_YOUR GOAL_
Pictures must not appear in the copy. Restate exactly the lines below from the one with "[0:01.00-0:02.00]" through the one with "What the speaker", inclusive.

_LISTED ENTRIES_

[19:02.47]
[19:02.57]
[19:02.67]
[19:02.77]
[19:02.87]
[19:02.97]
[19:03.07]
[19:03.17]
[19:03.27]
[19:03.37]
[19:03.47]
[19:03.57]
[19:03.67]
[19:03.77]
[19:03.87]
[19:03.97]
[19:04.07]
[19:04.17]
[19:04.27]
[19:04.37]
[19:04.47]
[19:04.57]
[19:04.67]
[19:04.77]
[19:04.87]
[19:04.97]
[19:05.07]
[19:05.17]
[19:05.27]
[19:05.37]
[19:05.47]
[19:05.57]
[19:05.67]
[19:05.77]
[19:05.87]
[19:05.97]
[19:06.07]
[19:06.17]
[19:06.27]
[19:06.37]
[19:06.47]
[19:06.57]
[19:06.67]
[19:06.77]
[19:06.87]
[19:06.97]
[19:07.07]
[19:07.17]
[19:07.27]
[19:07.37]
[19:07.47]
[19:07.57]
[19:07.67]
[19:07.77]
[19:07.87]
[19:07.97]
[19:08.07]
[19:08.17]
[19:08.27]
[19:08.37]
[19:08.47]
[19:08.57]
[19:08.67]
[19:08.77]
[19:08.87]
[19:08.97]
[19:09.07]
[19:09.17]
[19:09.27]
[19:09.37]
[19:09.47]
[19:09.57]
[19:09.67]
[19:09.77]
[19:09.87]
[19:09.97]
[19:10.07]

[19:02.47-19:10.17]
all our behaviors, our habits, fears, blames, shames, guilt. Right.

* * *

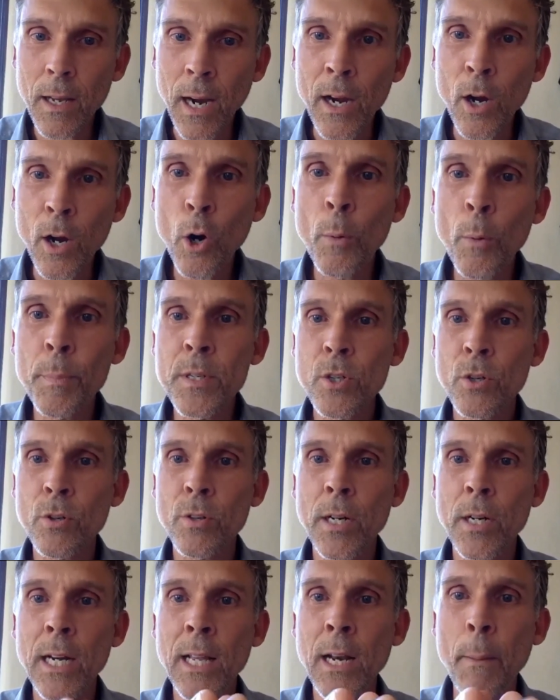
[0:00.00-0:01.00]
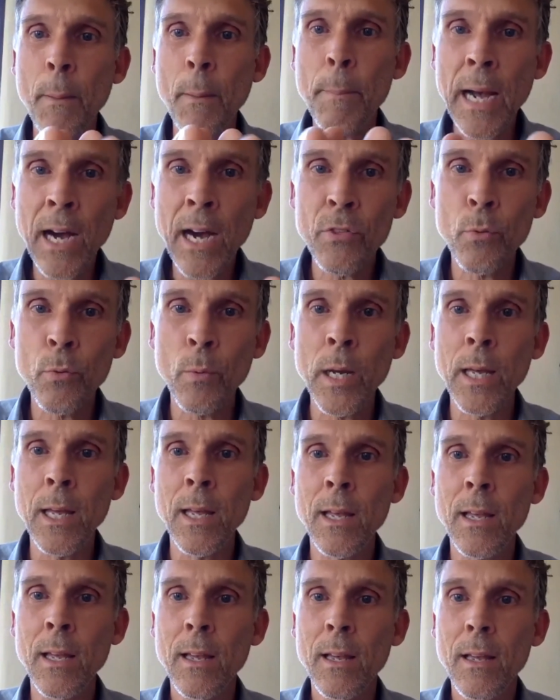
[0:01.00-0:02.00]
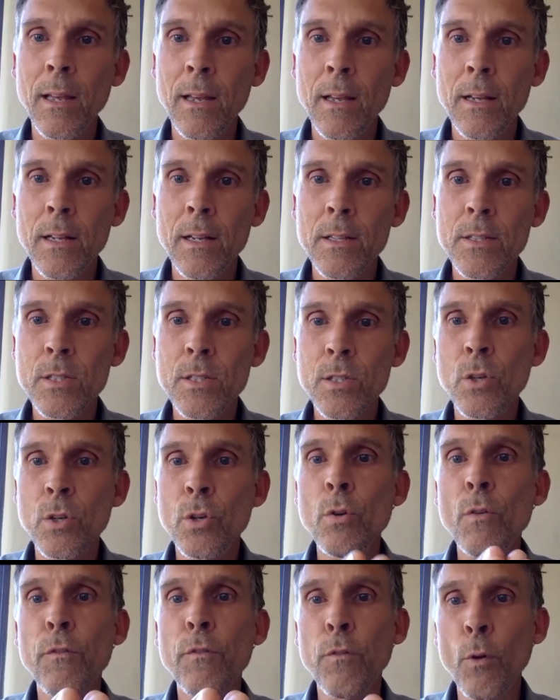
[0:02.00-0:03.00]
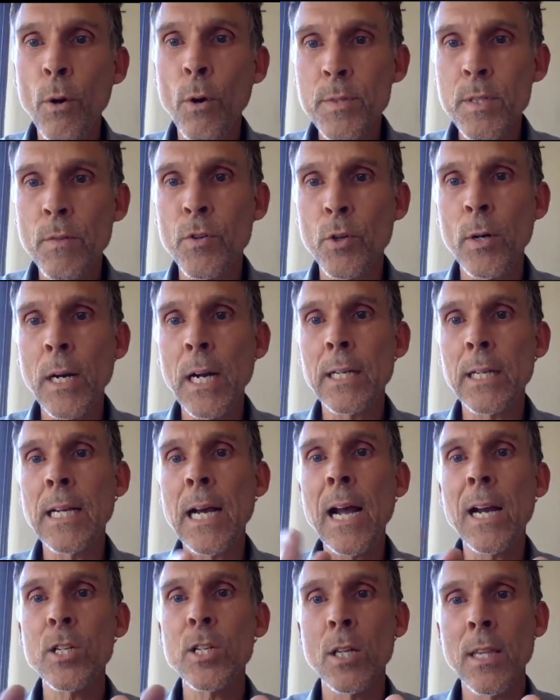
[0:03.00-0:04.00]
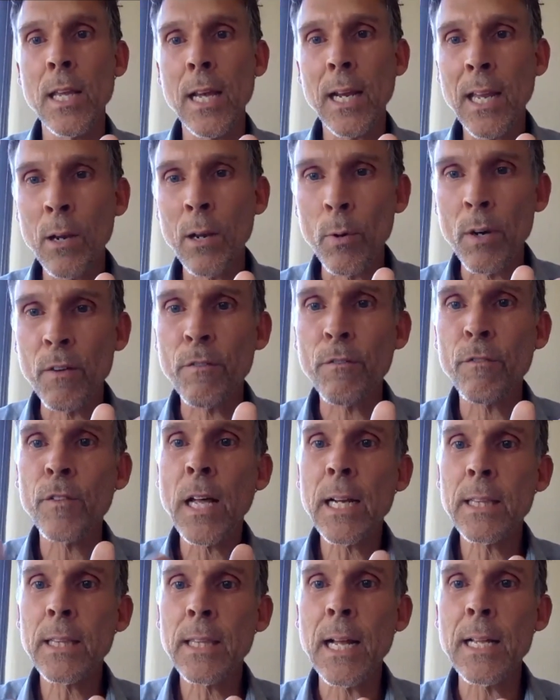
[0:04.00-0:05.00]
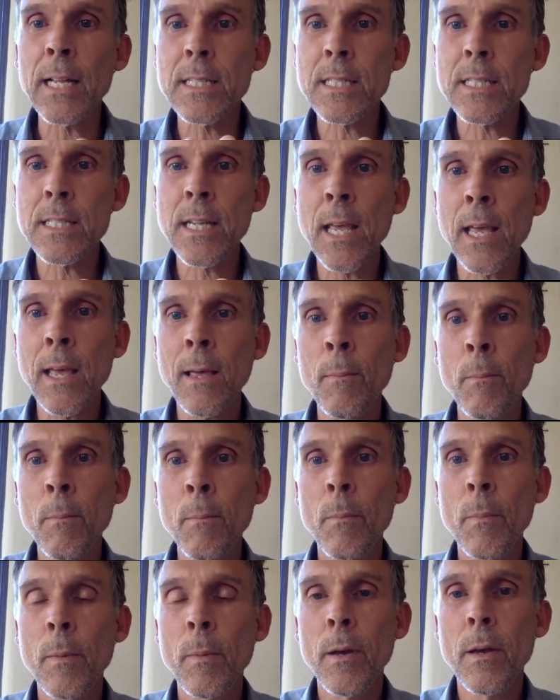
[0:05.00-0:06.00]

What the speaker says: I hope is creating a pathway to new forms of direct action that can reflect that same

_FINISHED TASK_
[0:01.00-0:02.00]
[0:02.00-0:03.00]
[0:03.00-0:04.00]
[0:04.00-0:05.00]
[0:05.00-0:06.00]

What the speaker says: I hope is creating a pathway to new forms of direct action that can reflect that same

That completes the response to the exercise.